You can then add more tests, verify that they also fail, git commit, git merge and then run the tests with the current code base to see if the work you already did will cause the test to pass or if you now need to do some more work.
I primarily spend my time working on automated tests of win32 and .NET applications, which take about 30% of our time to write and 70% to maintain. We have been looking into methods of reducing the maintenance times, and have already moved to a reusable test library that covers most of the key components of our software. In addition we have some work in progress to get our library to a state where we can use keyword based testing.
I have been considering unit testing our test library, but I'm wondering if it would be worth the time. I'm a strong proponent of unit testing of software, but I'm not sure how to handle test code.
Do you think automated Gui testing libraries should be unit tested? Or is it just a waste of time?
First of all I've found it very useful to look at unit-test as "executable specifications" instead of tests. I write down what I want my code to do and then implement it. Most of the benefits I get from writing unit tests is that they drive the implementation process and focus my thinking. The fact that they're reusable to test my code is almost a happy coincidence.
Testing tests seems just a way to move the problem instead of solving it. Who is going to test the tests that test the tests? The 'trick' that TDD uses to make sure tests are actually useful is by making them fail first. This might be something you can use here too. Write the test, see it fail, then fix the code.
I dont think you should unit test your unit tests.
But, if you have written your own testing library, with custom assertions, keyboard controllers, button testers or what ever, then yes. You should write unit tests to verify that they all work as intented.
The NUnit library is unit tested for example.
In theory, it is software and thus should be unit-tested. If you are rolling your own Unit Testing library, especially, you'll want to unit test it as you go.
However, the actual unit tests for your primary software system should never grow large enough to need unit testing. If they are so complex that they need unit testing, you need some serious refactoring of your software and some attention to simplifying your unit tests.

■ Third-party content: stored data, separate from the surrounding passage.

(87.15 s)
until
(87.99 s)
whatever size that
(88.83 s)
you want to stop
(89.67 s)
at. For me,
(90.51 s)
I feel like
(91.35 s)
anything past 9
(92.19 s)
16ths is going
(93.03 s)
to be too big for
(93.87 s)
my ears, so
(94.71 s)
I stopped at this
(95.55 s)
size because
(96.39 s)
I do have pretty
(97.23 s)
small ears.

You might want to take a look at Who tests the tests.
The short answer is that the code tests the tests, and the tests test the code.
Huh?
Testing Atomic Clocks
Let me start with an analogy. Suppose you are
travelling with an atomic clock. How would you know that the clock is
calibrated correctly?
One way is to ask your neighbor with an atomic clock (because everyone
carries one around) and compare the two. If they both report the same
time, then you have a high degree of confidence they are both correct.
If they are different, then you know one or the other is wrong.
So in this situation, if the only question you are asking is, "Is my
clock giving the correct time?", then do you really need a third clock
to test the second clock and a fourth clock to test the third? Not if
all. Stack Overflow avoided!
IMPO: it's a tradeoff between how much time you have and how much quality you'd like to have.
If I would be using a home made test harnas, I'd test it if time permits.
If it's a third party tool I'm using, I'd expect the supplier to have tested it.
There really isn't a reason why you could/shouldn't unit test your library. Some parts might be too hard to unit test properly, but most of it probably can be unit tested with no particular problem.
It's actually probably particularly beneficial to unit test this kind of code, since you expect it to be both reliable and reusable.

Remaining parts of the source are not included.